I just read a recent article in Information Management entitled “Who in the World Needs a Data Warehouse?” On seeing the title, I immediately thought this would be an article about how companies can simply load their data in memory to avoid building a data warehouse entirely. As I suspected, that is the author’s proposed option. The article listed off a variety of issues with building a data warehouse, including capturing requirements and dealing with scope creep, ETL design complexity, data integration and data quality. In several prior posts, I discussed ways to handle capturing requirements and the ETL through business modeling and automation. But in this post I want to discuss data quality. The article says “data that is housed in the data warehouse is often either incorrect or inconsistent.” If in-memory analytics is the answer to this problem, I ask: what’s the difference if you load incorrect and inconsistent data into memory? How does simply moving it off disk fix this problem? The answer is: it doesn’t!
At the very highest level, the inconsistent and incorrect data in the warehouse is due to data quality issues with master data. Fields are missing, or fields for the same thing are named differently in different data sources. There may be multiple names and addresses for the same customer, or there may be conflicting product codes. And these issues can be huge – for example one Kalido customer is managing a complex dataset comprising more than 500,000 product names and SKUs from over 5,000 suppliers and more than 100 retail customers.

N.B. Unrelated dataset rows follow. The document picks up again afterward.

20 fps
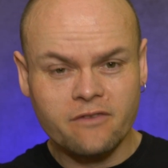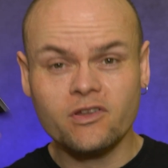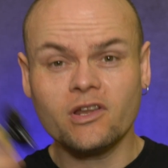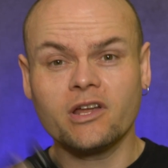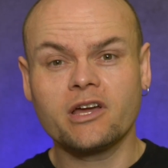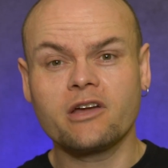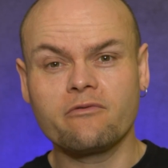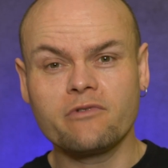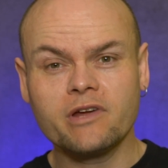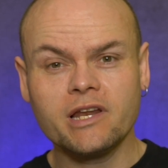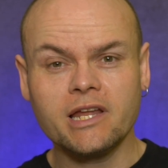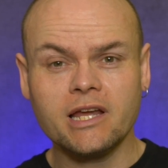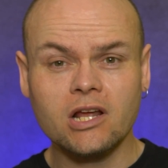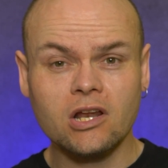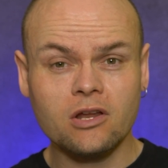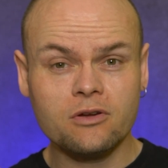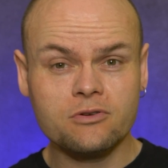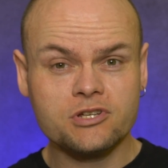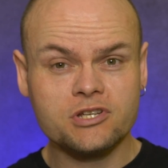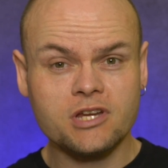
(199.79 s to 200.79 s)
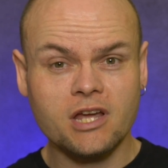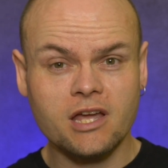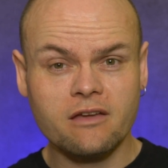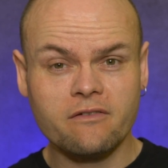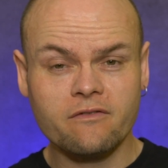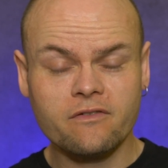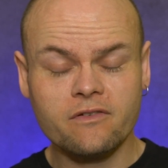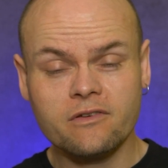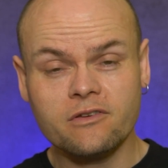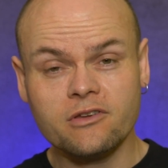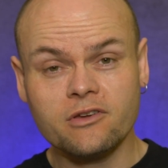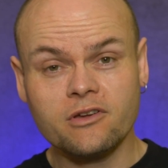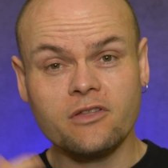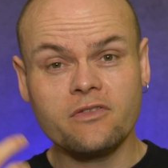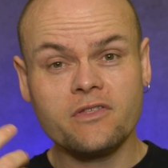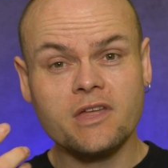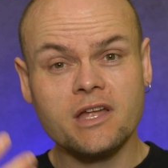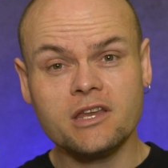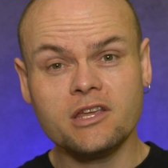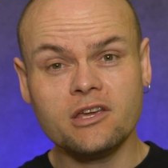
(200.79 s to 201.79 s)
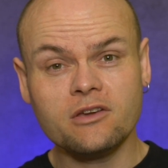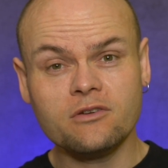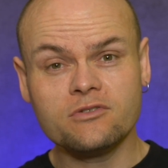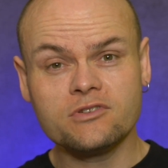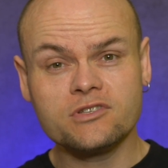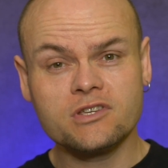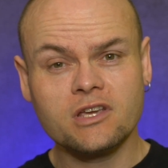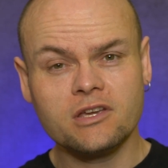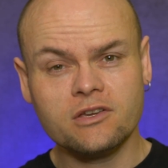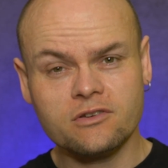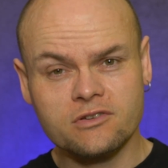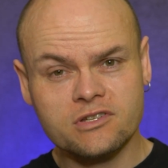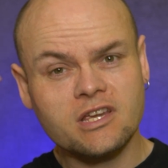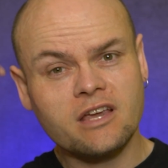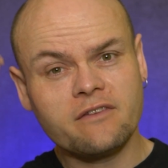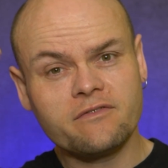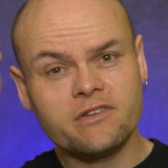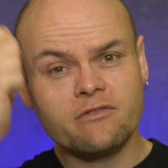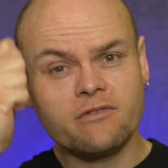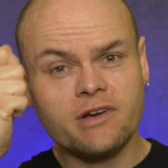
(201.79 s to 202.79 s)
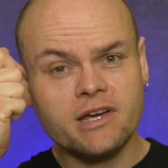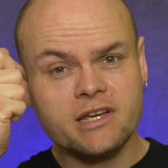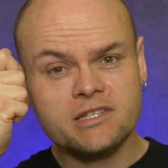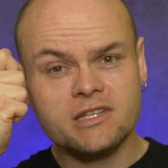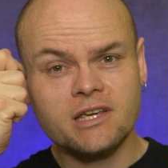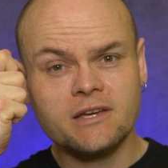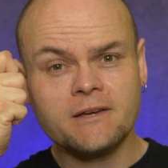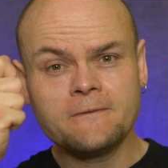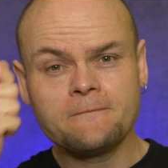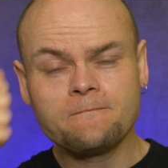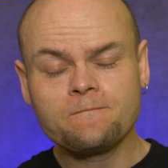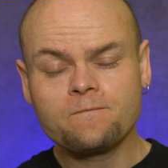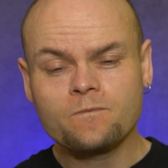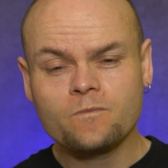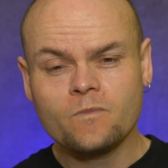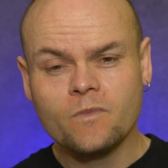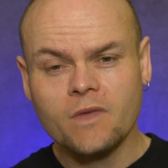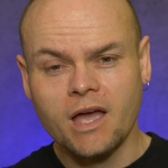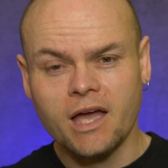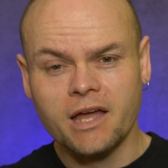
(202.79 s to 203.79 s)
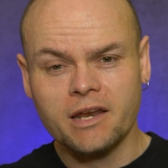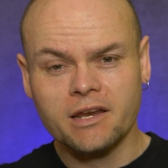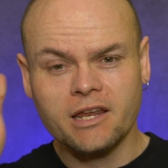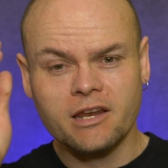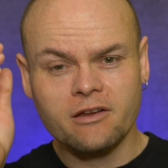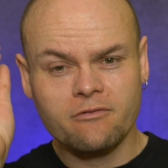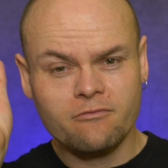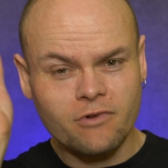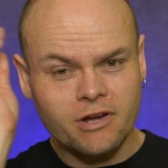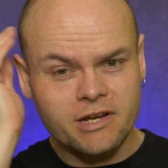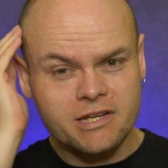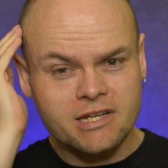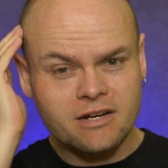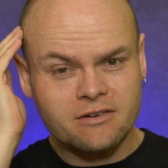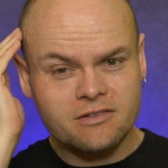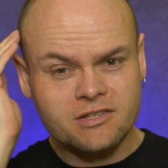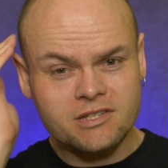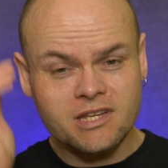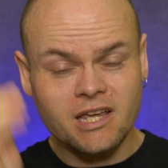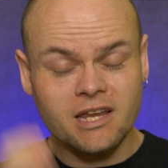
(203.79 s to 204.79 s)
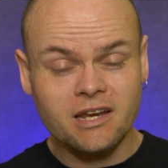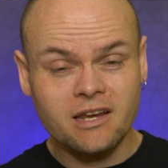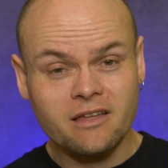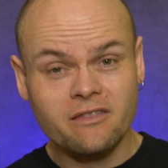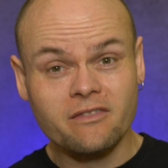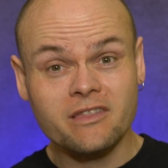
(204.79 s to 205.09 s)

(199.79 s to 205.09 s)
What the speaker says: If you like a really close shave, you can then use your safety razor and get it right down to the skin.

One obvious way to address part of the data quality problem is to use a tool such as those provided by Kalido partner Trillium Software that can cleanse records before they are loaded. But another area that needs to be addressed is use of a master data management tool. These tools frequently offer data matching capabilities along with data stewardship and workflow to make the data quality process sustainable. Some of the MDM tools are focused only on customer data, some are focused only on product data, and a few are usable for any data domain – financial, employee, supplier, location, KPI, etc. It’s a good chance that your data warehouse will include data from many different domains, so for a data warehousing project it makes sense to use a multi-domain capable MDM tool as a strategy for ensuring clean, consistent and accurate data is loading into your warehouse.
In-memory tools are great for rapid user access performance, but it is not a cure-all for the issues outlined in the Information Management article. What in-memory tools offer in terms of ease of use and speed for gathering information and presenting it to users, they lack in terms of resolving consistency and accuracy in the incoming master data from operational sources. Companies with multiple data sources and big data quality problems instead need a solution to ensure that the master data is correct and consistent. When you combine a master data management capability with a robust and agile data warehouse you can address many of the issues noted in the article. For any BI application fed from multiple data sources, companies are going to need this type of architecture behind their in-memory tools because of the potentially wide-range of data sources, and therefore increased propensity to run into poor quality master data.
If you are suffering from master data quality problems in your current data warehouse, please don’t think those will magically disappear by moving data to an in-memory solution. You must address your MDM issues. An integrated MDM solution with a data warehouse is an attractive solution to evaluate.